- Exercise description -
The line with "[00:06:29.72]" marks the first line to copy, and the line with "[00:06:31.43]" marks the last. Transcribe that stretch of the data below exactly, without pictures.

- Available data -
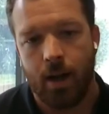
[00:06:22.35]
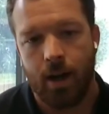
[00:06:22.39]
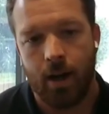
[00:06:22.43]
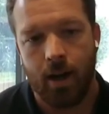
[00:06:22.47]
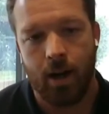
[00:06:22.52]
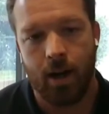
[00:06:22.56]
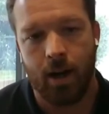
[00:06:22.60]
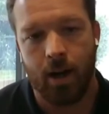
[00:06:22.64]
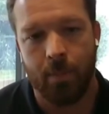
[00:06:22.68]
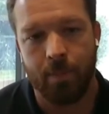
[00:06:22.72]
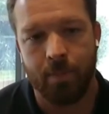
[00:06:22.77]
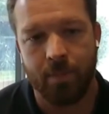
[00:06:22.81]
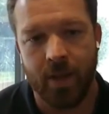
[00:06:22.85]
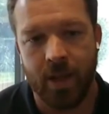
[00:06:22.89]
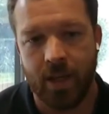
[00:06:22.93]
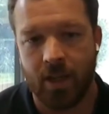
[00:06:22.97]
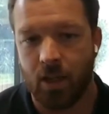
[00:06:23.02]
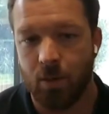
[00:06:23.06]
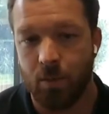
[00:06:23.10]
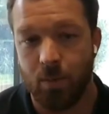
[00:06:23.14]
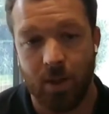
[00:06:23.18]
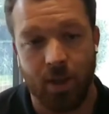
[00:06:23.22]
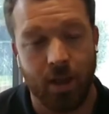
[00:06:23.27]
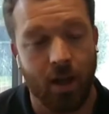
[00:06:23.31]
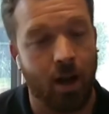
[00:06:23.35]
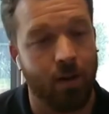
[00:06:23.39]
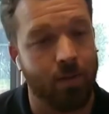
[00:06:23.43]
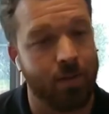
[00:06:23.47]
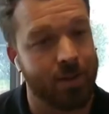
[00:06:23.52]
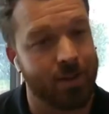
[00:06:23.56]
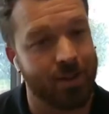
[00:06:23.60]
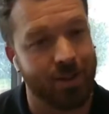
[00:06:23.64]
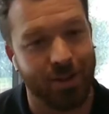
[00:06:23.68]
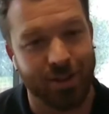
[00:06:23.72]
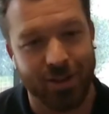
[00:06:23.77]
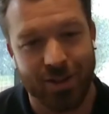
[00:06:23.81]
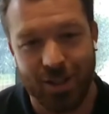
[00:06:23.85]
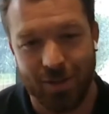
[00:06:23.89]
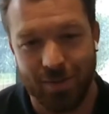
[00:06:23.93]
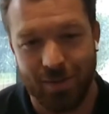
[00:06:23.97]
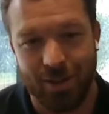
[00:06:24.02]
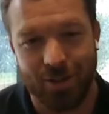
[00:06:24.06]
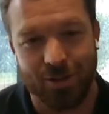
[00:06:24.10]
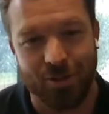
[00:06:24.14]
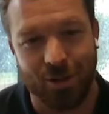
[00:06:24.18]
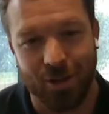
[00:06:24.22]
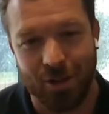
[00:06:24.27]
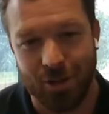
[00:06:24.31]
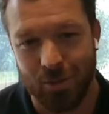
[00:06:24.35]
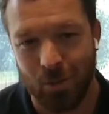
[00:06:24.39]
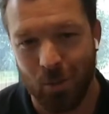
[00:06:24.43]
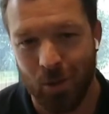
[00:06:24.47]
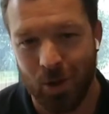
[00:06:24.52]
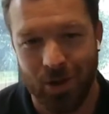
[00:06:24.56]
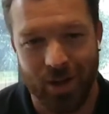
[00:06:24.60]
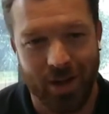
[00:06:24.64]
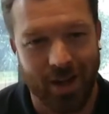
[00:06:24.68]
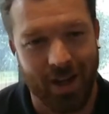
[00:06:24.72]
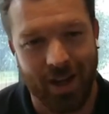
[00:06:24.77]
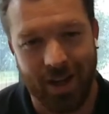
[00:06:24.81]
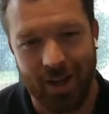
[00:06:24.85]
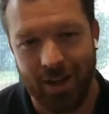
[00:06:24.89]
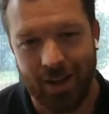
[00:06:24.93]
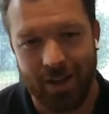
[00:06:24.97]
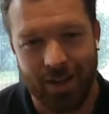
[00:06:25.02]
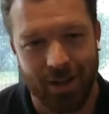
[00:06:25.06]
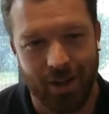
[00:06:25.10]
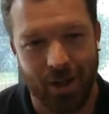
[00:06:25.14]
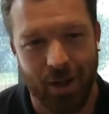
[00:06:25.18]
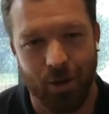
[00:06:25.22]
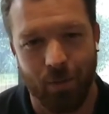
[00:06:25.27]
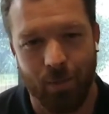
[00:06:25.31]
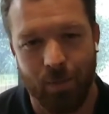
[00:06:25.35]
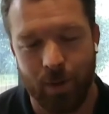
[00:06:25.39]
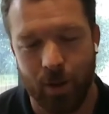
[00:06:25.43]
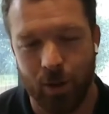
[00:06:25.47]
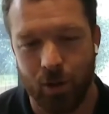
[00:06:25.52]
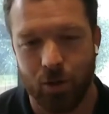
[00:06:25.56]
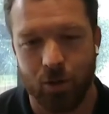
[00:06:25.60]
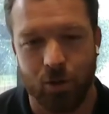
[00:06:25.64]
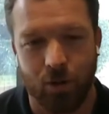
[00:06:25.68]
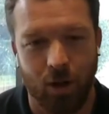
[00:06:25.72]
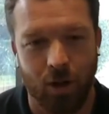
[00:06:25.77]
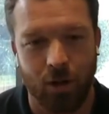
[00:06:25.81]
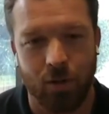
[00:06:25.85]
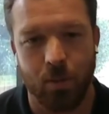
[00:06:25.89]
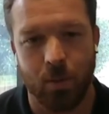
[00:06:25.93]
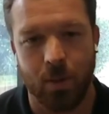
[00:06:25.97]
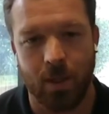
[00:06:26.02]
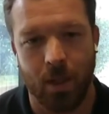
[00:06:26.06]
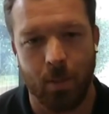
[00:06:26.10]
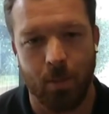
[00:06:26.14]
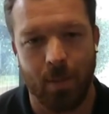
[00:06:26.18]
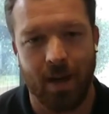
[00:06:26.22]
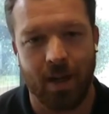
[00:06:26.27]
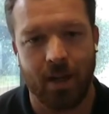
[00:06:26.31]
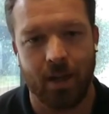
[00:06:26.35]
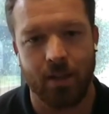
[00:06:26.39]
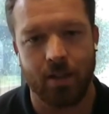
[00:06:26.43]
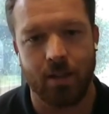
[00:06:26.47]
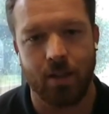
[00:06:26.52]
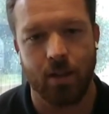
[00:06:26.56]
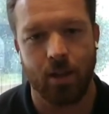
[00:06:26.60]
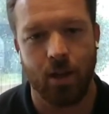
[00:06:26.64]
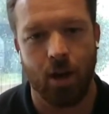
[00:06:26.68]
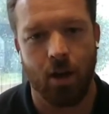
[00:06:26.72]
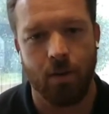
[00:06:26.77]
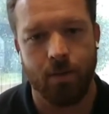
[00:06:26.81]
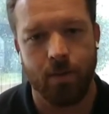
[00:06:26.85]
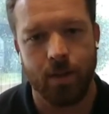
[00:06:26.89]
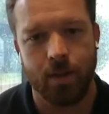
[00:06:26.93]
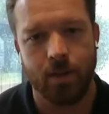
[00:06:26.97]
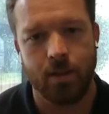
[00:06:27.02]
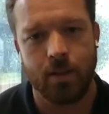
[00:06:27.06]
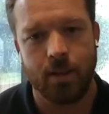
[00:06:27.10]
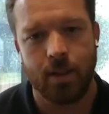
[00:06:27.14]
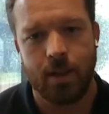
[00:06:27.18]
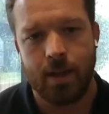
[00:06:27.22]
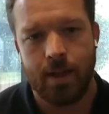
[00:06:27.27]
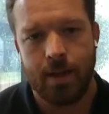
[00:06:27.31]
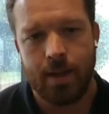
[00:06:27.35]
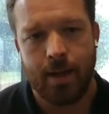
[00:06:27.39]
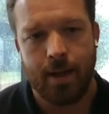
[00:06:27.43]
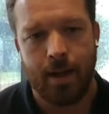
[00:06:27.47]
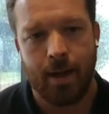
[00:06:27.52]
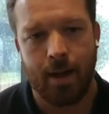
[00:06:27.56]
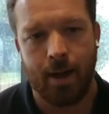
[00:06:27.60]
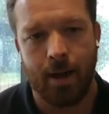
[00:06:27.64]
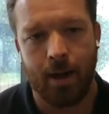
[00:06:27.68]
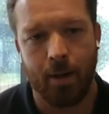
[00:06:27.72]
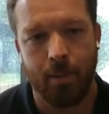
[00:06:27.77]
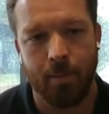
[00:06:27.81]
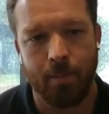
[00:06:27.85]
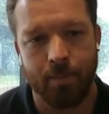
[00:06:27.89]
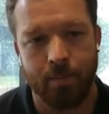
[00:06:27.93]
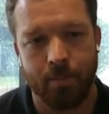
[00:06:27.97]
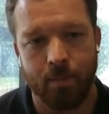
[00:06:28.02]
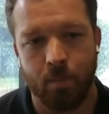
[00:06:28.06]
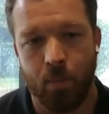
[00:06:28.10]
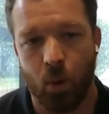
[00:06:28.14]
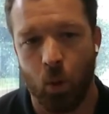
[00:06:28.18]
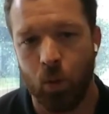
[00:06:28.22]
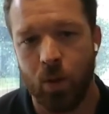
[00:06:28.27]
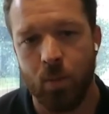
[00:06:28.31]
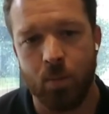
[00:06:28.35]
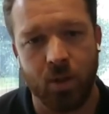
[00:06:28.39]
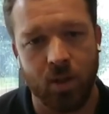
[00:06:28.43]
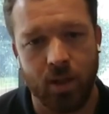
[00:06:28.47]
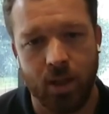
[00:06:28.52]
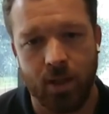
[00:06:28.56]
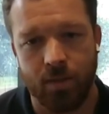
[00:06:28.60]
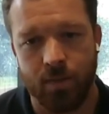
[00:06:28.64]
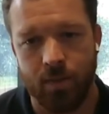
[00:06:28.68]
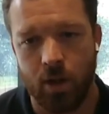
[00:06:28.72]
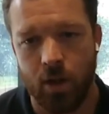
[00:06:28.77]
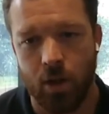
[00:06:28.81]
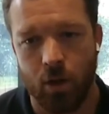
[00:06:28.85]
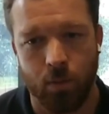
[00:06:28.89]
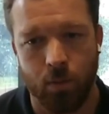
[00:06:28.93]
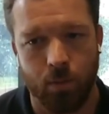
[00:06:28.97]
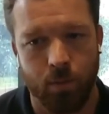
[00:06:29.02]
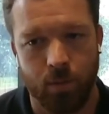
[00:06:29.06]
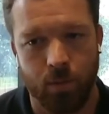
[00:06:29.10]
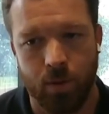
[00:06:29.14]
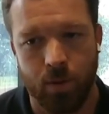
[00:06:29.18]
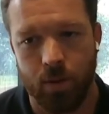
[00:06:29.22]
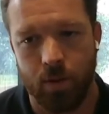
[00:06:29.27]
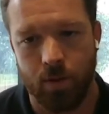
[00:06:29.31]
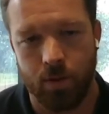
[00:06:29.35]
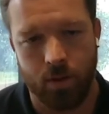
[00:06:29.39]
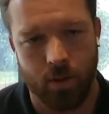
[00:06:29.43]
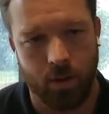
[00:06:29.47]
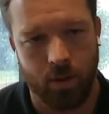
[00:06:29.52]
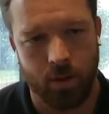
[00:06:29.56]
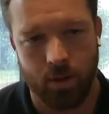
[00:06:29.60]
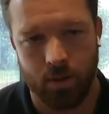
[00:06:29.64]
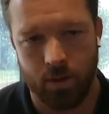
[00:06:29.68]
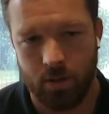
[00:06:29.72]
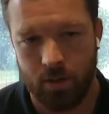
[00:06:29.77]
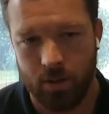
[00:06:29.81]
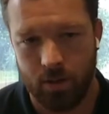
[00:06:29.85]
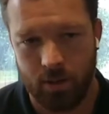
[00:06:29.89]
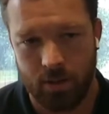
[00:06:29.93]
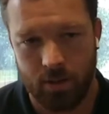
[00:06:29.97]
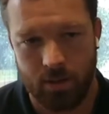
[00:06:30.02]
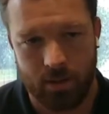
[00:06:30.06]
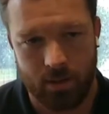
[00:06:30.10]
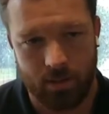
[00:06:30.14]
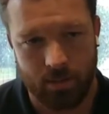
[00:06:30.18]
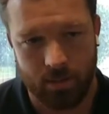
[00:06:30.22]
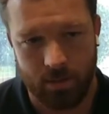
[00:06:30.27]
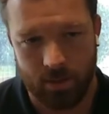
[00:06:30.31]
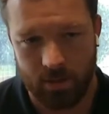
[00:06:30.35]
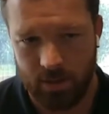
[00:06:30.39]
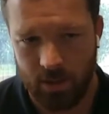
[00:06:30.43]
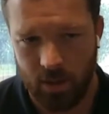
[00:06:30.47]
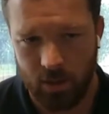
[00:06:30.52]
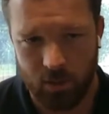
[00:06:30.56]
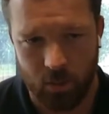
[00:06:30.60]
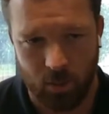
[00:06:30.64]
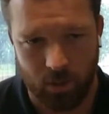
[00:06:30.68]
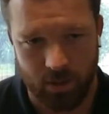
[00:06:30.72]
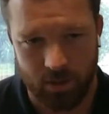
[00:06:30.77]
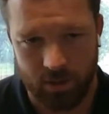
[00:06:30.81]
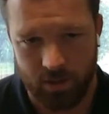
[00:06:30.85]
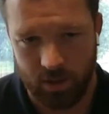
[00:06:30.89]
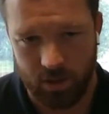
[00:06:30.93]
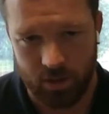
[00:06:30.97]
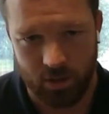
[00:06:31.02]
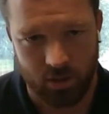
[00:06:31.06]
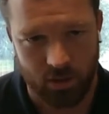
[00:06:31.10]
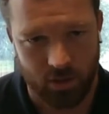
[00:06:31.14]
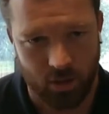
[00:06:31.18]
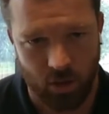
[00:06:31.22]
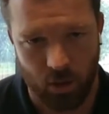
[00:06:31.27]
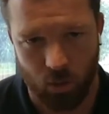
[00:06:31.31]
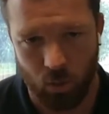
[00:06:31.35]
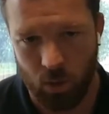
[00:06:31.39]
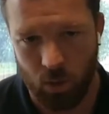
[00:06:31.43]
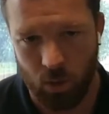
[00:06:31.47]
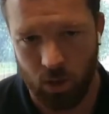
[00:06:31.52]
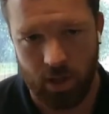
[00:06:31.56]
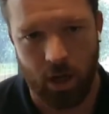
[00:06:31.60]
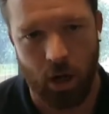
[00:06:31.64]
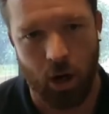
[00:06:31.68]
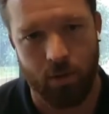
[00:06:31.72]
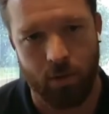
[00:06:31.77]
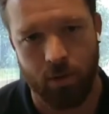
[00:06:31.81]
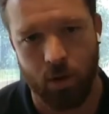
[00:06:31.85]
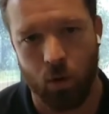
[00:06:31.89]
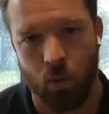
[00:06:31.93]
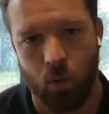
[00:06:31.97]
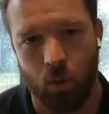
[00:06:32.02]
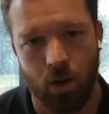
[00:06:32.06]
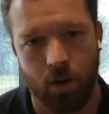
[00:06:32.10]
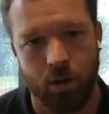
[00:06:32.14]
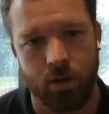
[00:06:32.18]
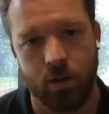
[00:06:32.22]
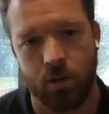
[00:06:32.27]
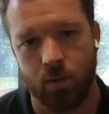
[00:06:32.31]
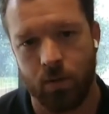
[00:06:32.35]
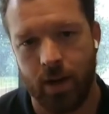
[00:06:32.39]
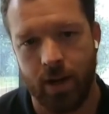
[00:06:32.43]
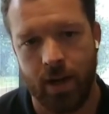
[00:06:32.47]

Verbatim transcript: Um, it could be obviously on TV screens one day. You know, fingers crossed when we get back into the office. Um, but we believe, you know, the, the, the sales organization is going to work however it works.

- Exercise answer -
[00:06:29.72]
[00:06:29.77]
[00:06:29.81]
[00:06:29.85]
[00:06:29.89]
[00:06:29.93]
[00:06:29.97]
[00:06:30.02]
[00:06:30.06]
[00:06:30.10]
[00:06:30.14]
[00:06:30.18]
[00:06:30.22]
[00:06:30.27]
[00:06:30.31]
[00:06:30.35]
[00:06:30.39]
[00:06:30.43]
[00:06:30.47]
[00:06:30.52]
[00:06:30.56]
[00:06:30.60]
[00:06:30.64]
[00:06:30.68]
[00:06:30.72]
[00:06:30.77]
[00:06:30.81]
[00:06:30.85]
[00:06:30.89]
[00:06:30.93]
[00:06:30.97]
[00:06:31.02]
[00:06:31.06]
[00:06:31.10]
[00:06:31.14]
[00:06:31.18]
[00:06:31.22]
[00:06:31.27]
[00:06:31.31]
[00:06:31.35]
[00:06:31.39]
[00:06:31.43]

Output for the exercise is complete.